CompressionStream and DecompressionStream expose web-compatible compression transforms. They are globals in Node v24 and marked stable. They use web streams, so they fit naturally with fetch bodies and other web stream paths.

const compressed = response.body
  .pipeThrough(new CompressionStream('gzip'));

That line creates a web stream pipeline. Node's older node:zlib APIs still matter for Node stream pipelines and lower-level compression controls.
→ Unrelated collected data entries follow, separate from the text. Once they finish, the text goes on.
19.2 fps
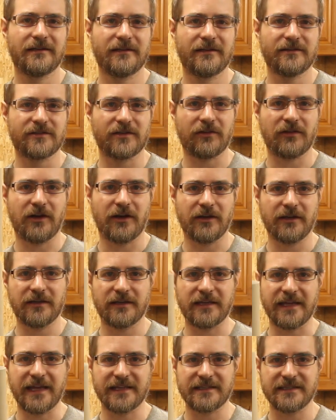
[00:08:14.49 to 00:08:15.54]
so that I
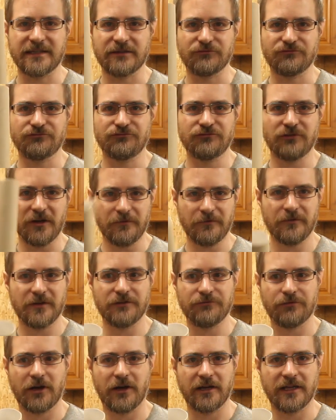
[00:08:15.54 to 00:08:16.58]
can get it roughly
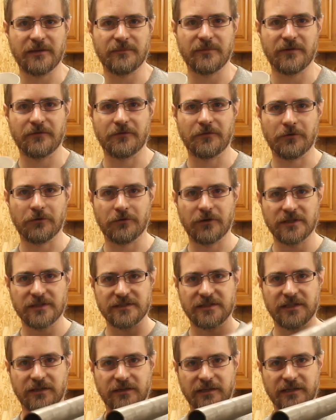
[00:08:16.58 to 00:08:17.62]
right before I
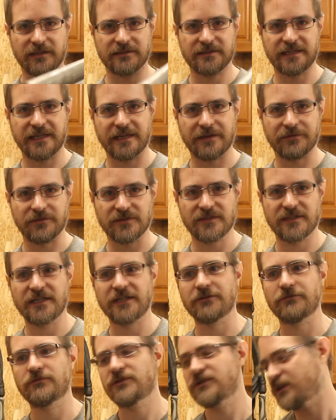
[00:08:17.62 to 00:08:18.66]
start cutting out the
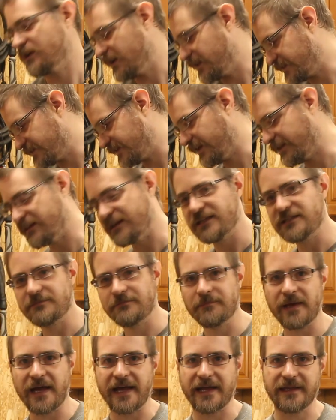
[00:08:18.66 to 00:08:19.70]
steel. So let's get this
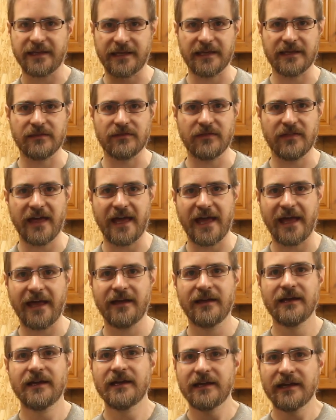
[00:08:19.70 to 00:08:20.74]
back in there
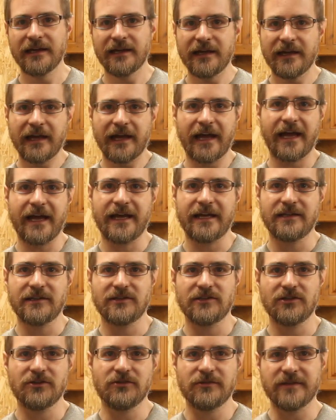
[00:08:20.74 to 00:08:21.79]

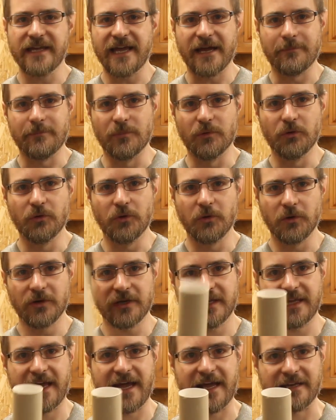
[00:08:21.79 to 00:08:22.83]
and do yet more
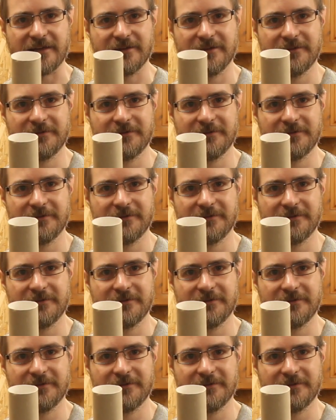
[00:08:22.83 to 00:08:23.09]
CAD.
The choice follows the boundary: web streams on one side, Node streams on the other.

BroadcastChannel is a named message channel API. In Node, it is useful around workers and runtime contexts that participate in the same process-level channel model. Chapter 15 owns worker design. At this point, just recognize the object: named channel, message events, explicit close.
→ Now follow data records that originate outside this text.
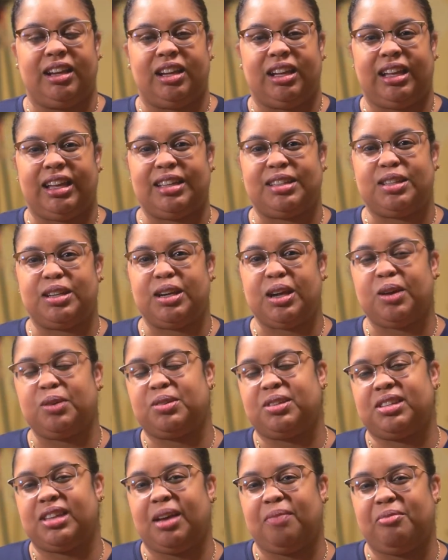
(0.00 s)
Get to know
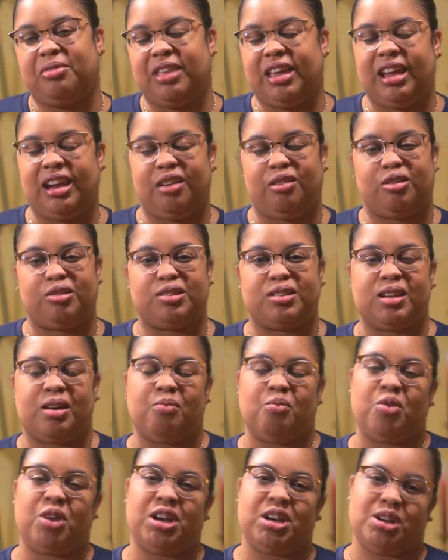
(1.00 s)
something or
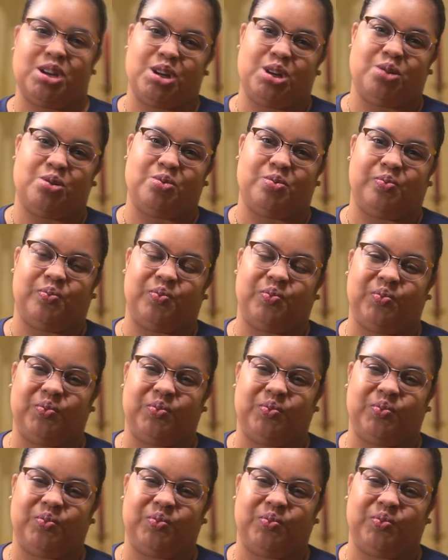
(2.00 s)
someone new.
const channel = new BroadcastChannel('events');
channel.postMessage({ type: 'ready' });
channel.close();

WebSocket is also global in Node v24 and stable, with a browser-compatible client shape. The protocol belongs to Chapter 13. For now, keep it out of generic fetch wrappers. A WebSocket is a long-lived bidirectional protocol endpoint with its own state machine.
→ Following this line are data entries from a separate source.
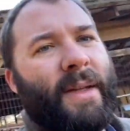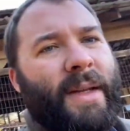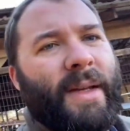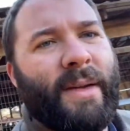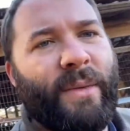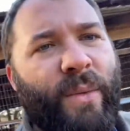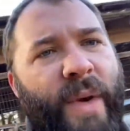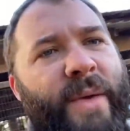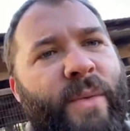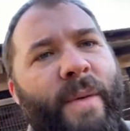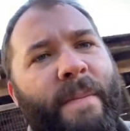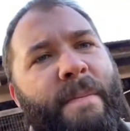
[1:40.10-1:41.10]
we
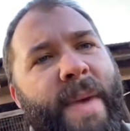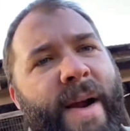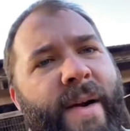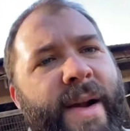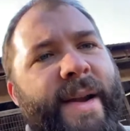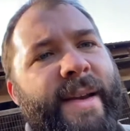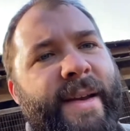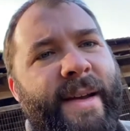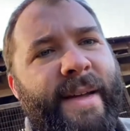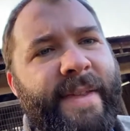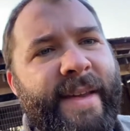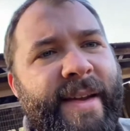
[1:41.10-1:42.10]
were married in
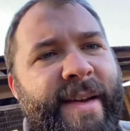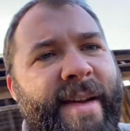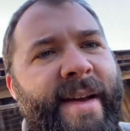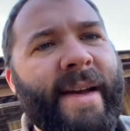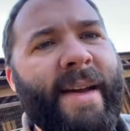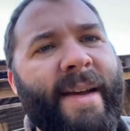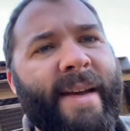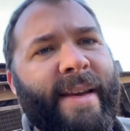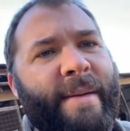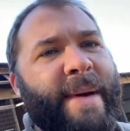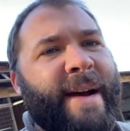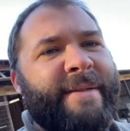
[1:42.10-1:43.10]

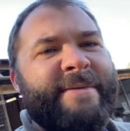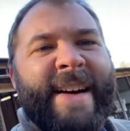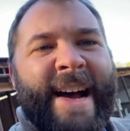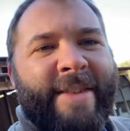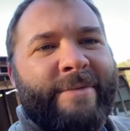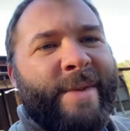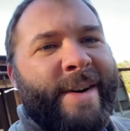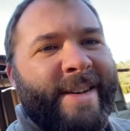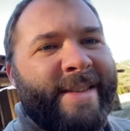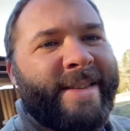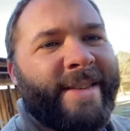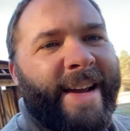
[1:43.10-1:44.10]
about 5
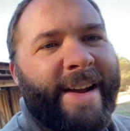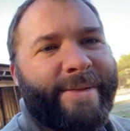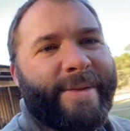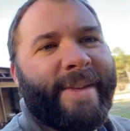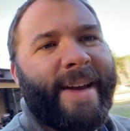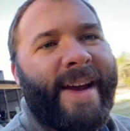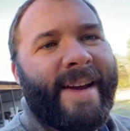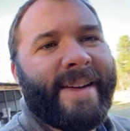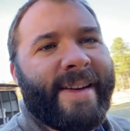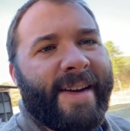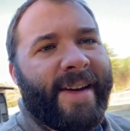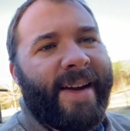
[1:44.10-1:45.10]
months after
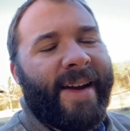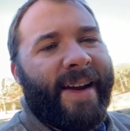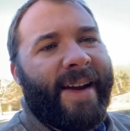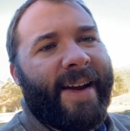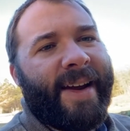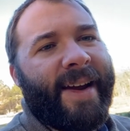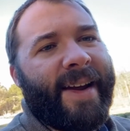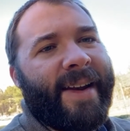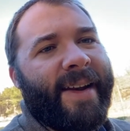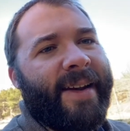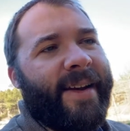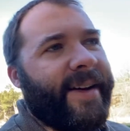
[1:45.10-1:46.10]
that,
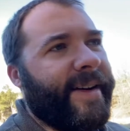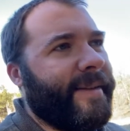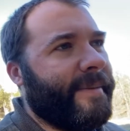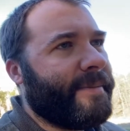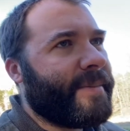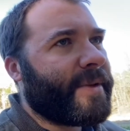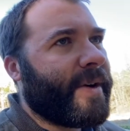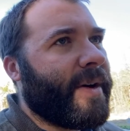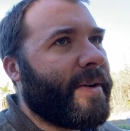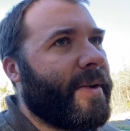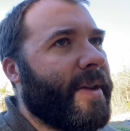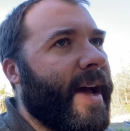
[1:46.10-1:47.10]
and
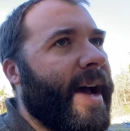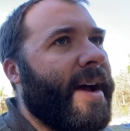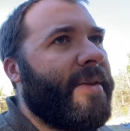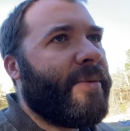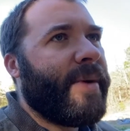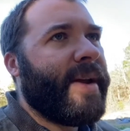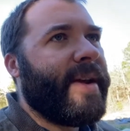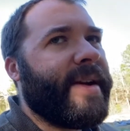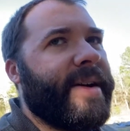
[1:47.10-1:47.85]
started our life. We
EventSource is the global shape for Server-Sent Events. SSE also belongs to Chapter 13. Use feature detection before relying on it, because runtime flags and stability changed across recent Node releases.

Web Crypto is available through crypto and SubtleCrypto globals when the Node binary has the crypto module built in. The security chapter owns that API. Mentioning it here is enough because crypto code has policy, key-management, and algorithm-selection concerns that deserve their own space.

AbortController and AbortSignal appear throughout fetch and stream APIs. They were introduced earlier as web-compatible globals, but cancellation design belongs later. For this chapter, pass a signal when an API accepts one, and keep timeout and cancellation policy owned by the calling layer.

The deeper pattern is stable: feature-detect web-compatible globals at runtime when stability or flags matter. Use fetch objects and web streams where Node's built-in web APIs expose them. Convert at the boundary when a Node API expects Node streams or buffers. And keep protocol semantics in their owning chapters, because the web-shaped object is only the JavaScript surface over a much lower stack.

That last boundary is where many production bugs start. A package treats Node as browser-compatible because fetch exists. Then it reaches for localStorage, EventSource, URLPattern, or newer navigator fields and crosses into stability or flag-sensitive territory. A service wrapper disables a global through a CLI flag. A test runner uses a different Node major. A bundled library brings a polyfill whose behavior disagrees with the built-in object.

The fix is boring and explicit. Own the runtime contract near startup:

export const platform = {
  fetch,
  URLPattern: globalThis.URLPattern ?? null,
  storage: globalThis.localStorage ?? null
};

That module gives the rest of the app one place to inspect. It also makes tests honest. A test can set URLPattern to null and verify the fallback path. A production boot check can reject a missing stable dependency before the service handles traffic.

For libraries, keep the contract even smaller. Accept objects from callers and keep global reads out of deep package code. A function that accepts a fetch implementation, a Request, or a ReadableStream is easier to run in Node, browsers, workers, and tests. Runtime globals are convenient at the application edge. Passing the object through the code keeps the dependency visible.

Node's web-compatible surface is best treated as a set of native boundary types. They are real globals. They are backed by Node runtime code. They reduce adapter code. They also carry the exact body, stream, clone, and stability rules of the APIs they implement. Use those rules directly, and the surface stays small enough to reason about.